In [5]:
import spacy
import json

nlp = spacy.load("en_core_web_sm")

def extract_details(text):
    doc = nlp(text)
    extracted_data = {"name": "", "age": "", "school": ""}
    potential_names = []

    # Improved Name Extraction:
    for ent in doc.ents:
        if ent.label_ == "PERSON":
            potential_names.append(ent.text)

    # Heuristic for names at the beginning or followed by verbs
    for i, token in enumerate(doc):
        if token.is_title and i < 3:  # Check first few words if title case
            potential_names.append(token.text)
        elif token.pos_ in ["VERB"] and i > 0 and doc[i-1].is_title:
            potential_names.append(doc[i-1].text)

    if potential_names:
        extracted_data["name"] = potential_names[0] 

    
    for token in doc:
        if token.is_digit and int(token.text) < 150:
            extracted_data["age"] = token.text
            break

    
    school_keywords = ["school", "college", "university", "academy", "institute","vidhyashram","mandir"]
    potential_schools = []
    for chunk in doc.noun_chunks:
        chunk_lower = chunk.text.lower()
        if any(keyword in chunk_lower for keyword in school_keywords) or "cps" in chunk_lower:
            potential_schools.append(chunk.text)

    
    if any("cps" in school.lower() for school in potential_schools) and not any("city public school" in school.lower() for school in potential_schools):
        potential_schools.append("City Public School (or CPS)")

    if potential_schools:
        extracted_data["school"] = potential_schools[0]
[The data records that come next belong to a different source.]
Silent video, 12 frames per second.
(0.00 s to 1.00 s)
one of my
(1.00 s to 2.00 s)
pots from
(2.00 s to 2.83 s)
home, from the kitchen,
    return json.dumps(extracted_data, indent=2)


text1 = "John Doe, aged 30, attended City Public School."
text2 = "Jane Smith, 25 years old, went to CPS."
text3 = "Michael Brown, age 45, studied at Vidya Mandir"
text4 = "My name is Sakthi Velayutham , I have studied at CSVC school and i am 23 years old."

print(f"Text 1 Extraction:\n{extract_details(text1)}")
print(f"\nText 2 Extraction:\n{extract_details(text2)}")
print(f"\nText 3 Extraction:\n{extract_details(text3)}")
print(f"\nText 4 Extraction:\n{extract_details(text4)}")

Text 1 Extraction:
{
  "name": "John Doe",
  "age": "30",
  "school": "City Public School"
}

Text 2 Extraction:
{
  "name": "Jane Smith",
  "age": "25",
  "school": "CPS"
}

Text 3 Extraction:
{
  "name": "Michael Brown",
  "age": "45",
  "school": "Vidya Mandir"
}

Text 4 Extraction:
{
  "name": "Sakthi Velayutham",
  "age": "23",
  "school": "CSVC school"
}